Data:
%%

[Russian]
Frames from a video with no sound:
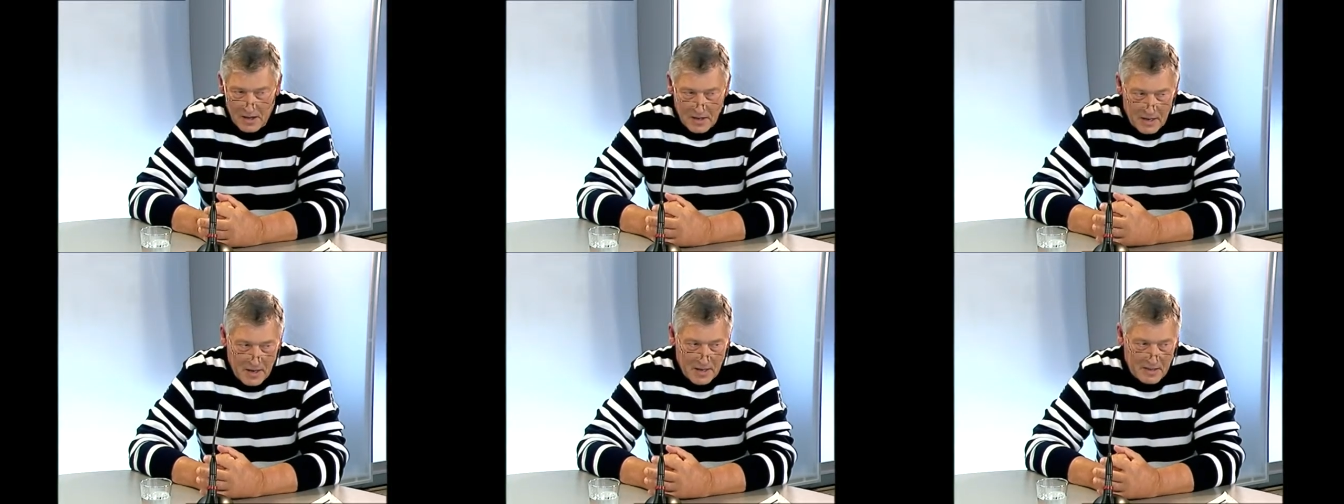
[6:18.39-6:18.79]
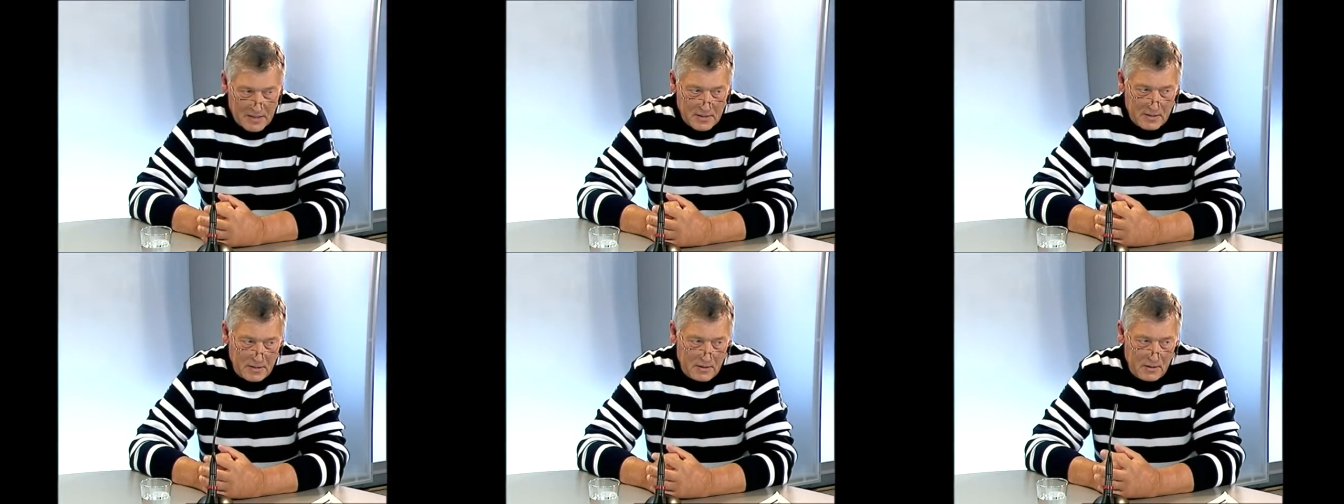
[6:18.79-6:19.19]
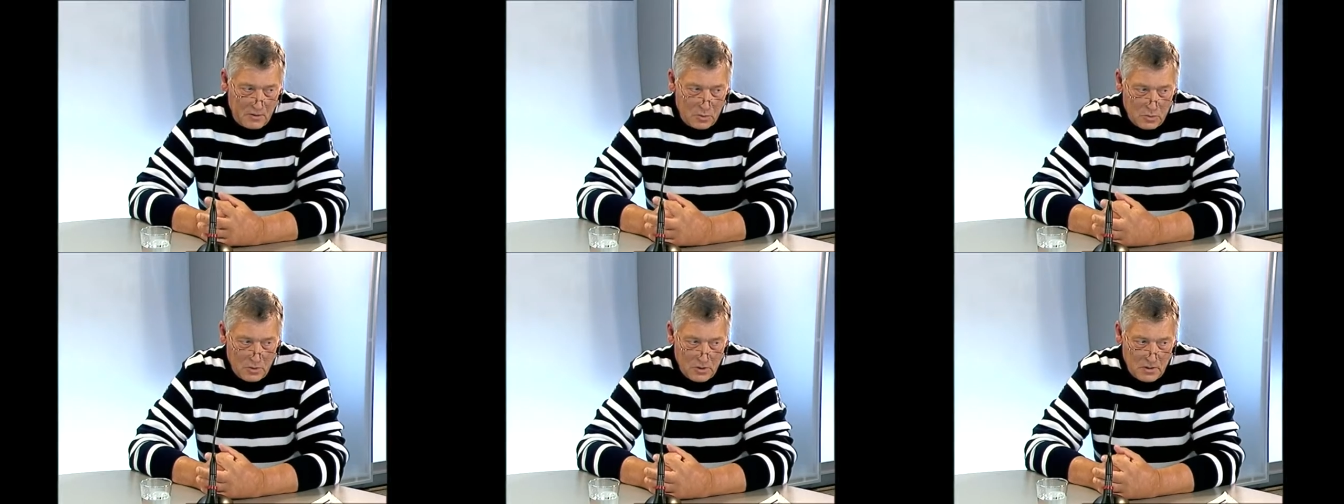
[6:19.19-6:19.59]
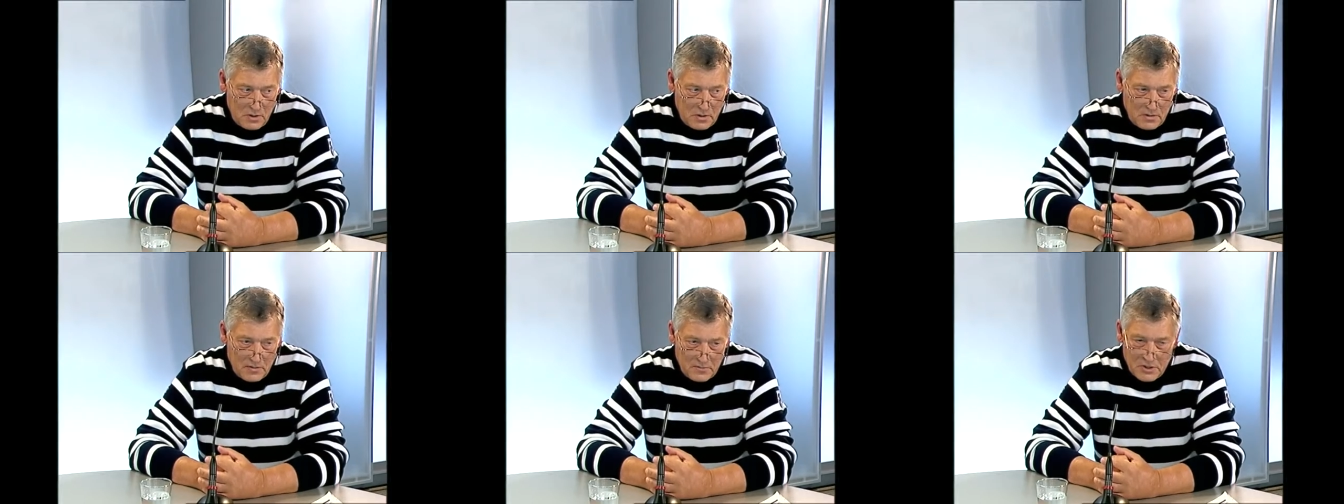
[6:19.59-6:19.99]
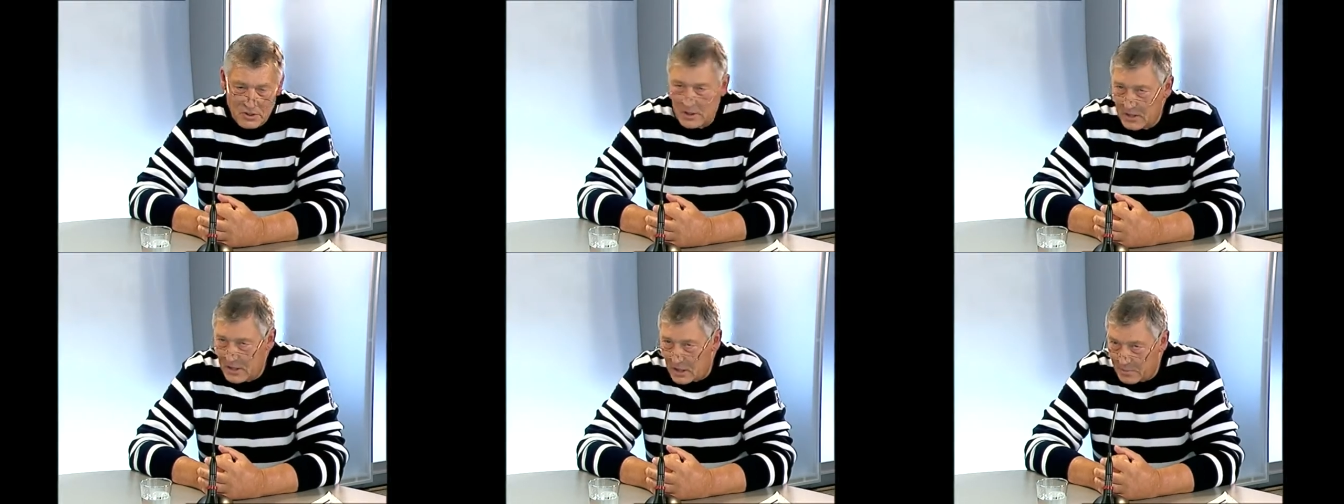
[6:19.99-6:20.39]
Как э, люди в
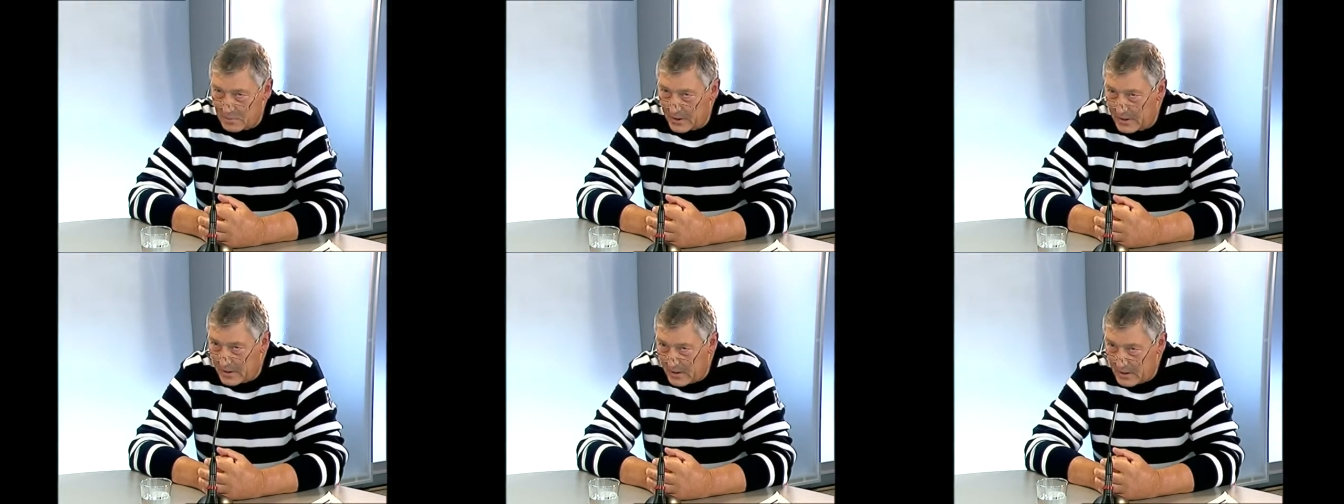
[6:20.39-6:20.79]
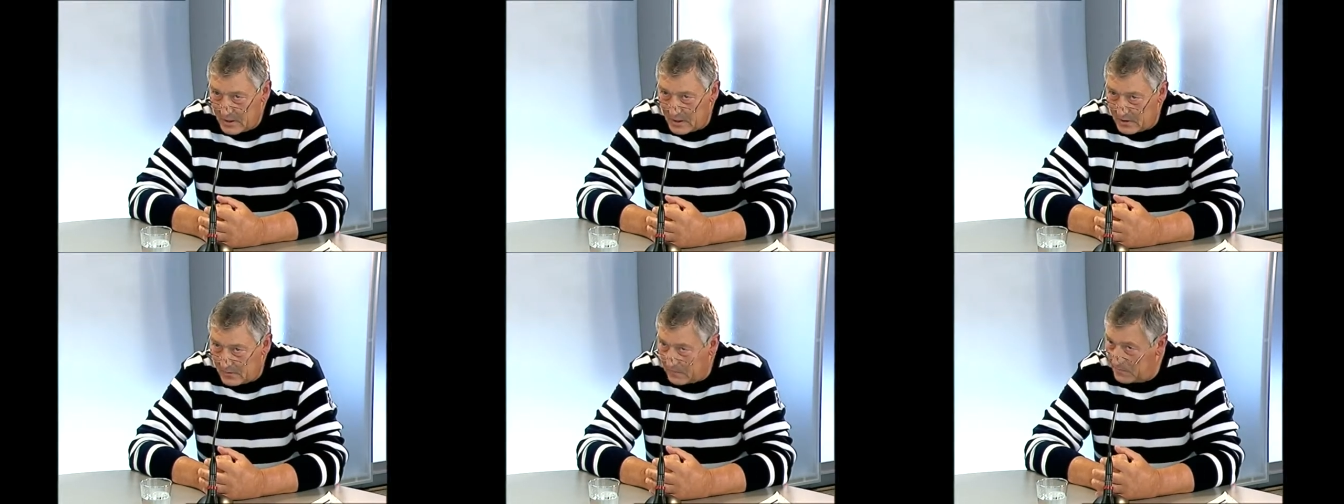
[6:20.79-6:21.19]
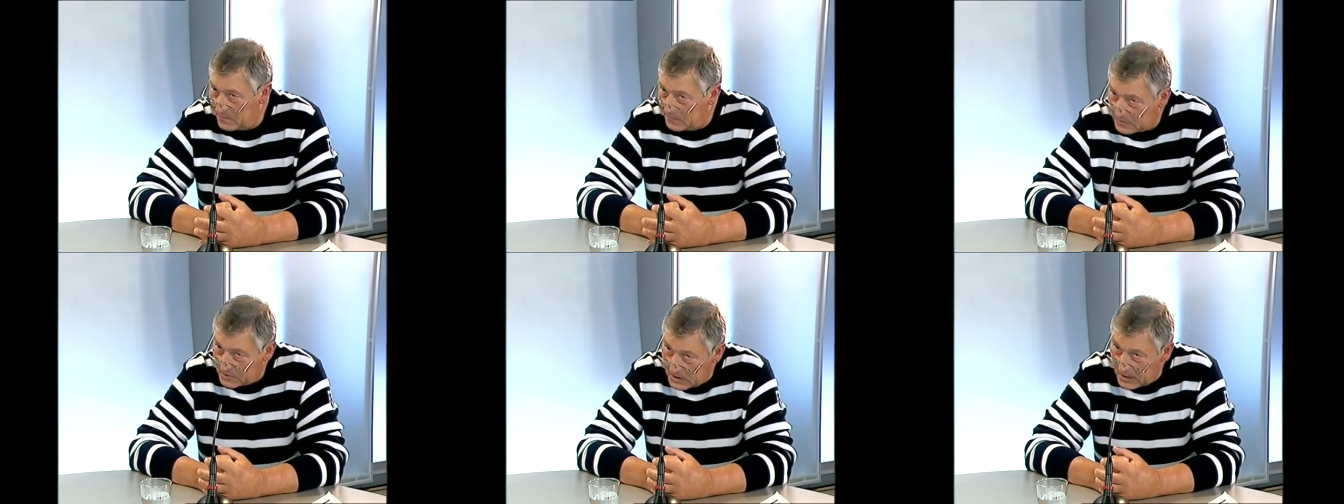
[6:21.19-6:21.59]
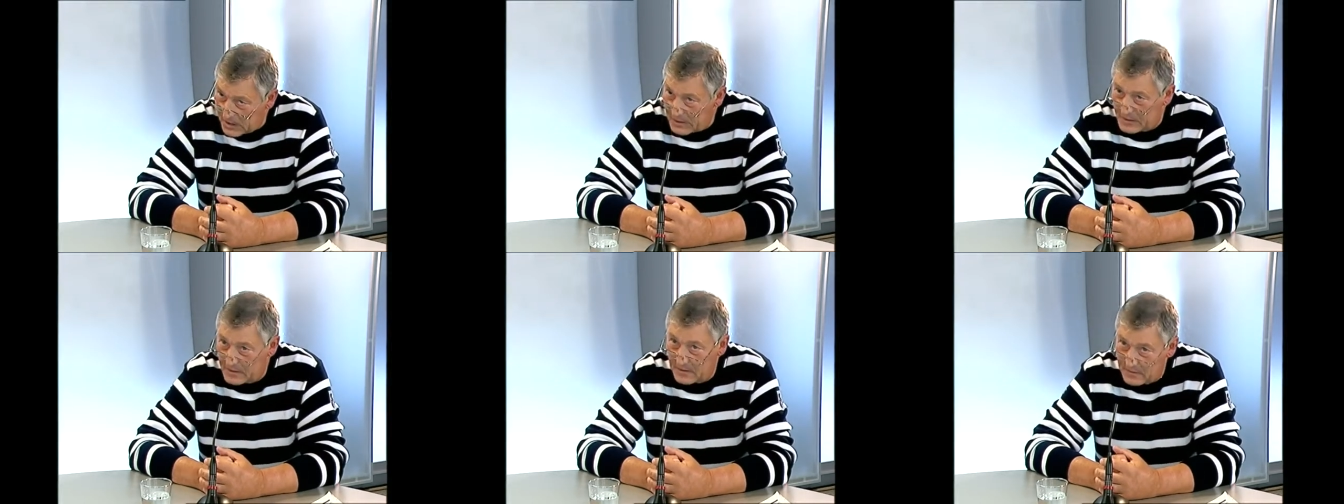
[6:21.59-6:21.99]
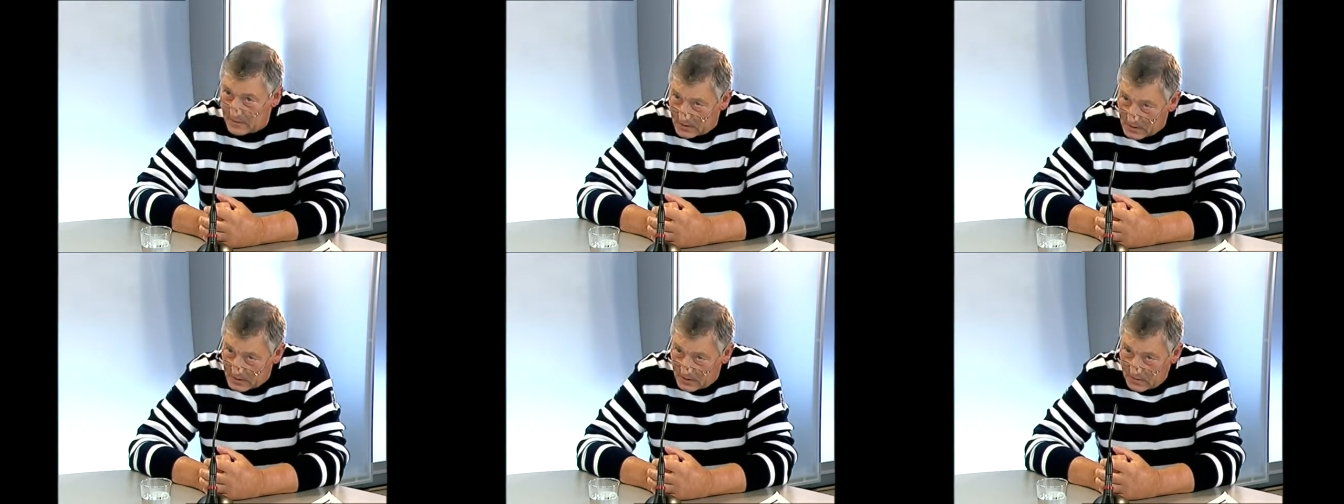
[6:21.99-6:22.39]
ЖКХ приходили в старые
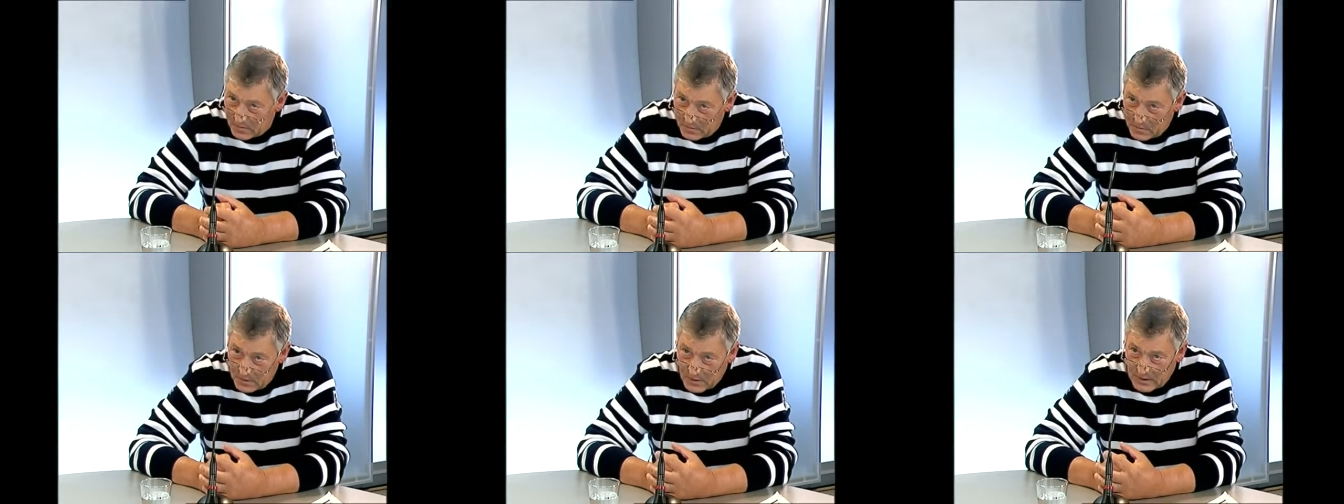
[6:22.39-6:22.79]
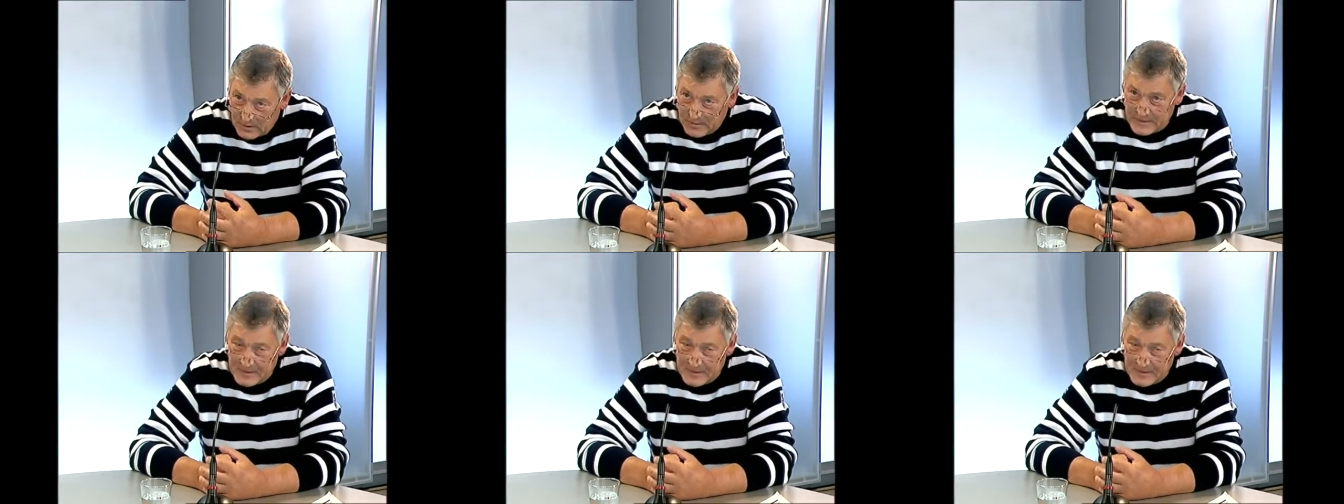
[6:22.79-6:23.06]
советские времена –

%%

Directions for this task:
Please return exactly the lines from the one containing "[6:20.79-6:21.19]" through the end of the material above, both ends included, but not the pictures.

Answer to this exercise:
[6:20.79-6:21.19]
[6:21.19-6:21.59]
[6:21.59-6:21.99]
[6:21.99-6:22.39]
ЖКХ приходили в старые
[6:22.39-6:22.79]
[6:22.79-6:23.06]
советские времена –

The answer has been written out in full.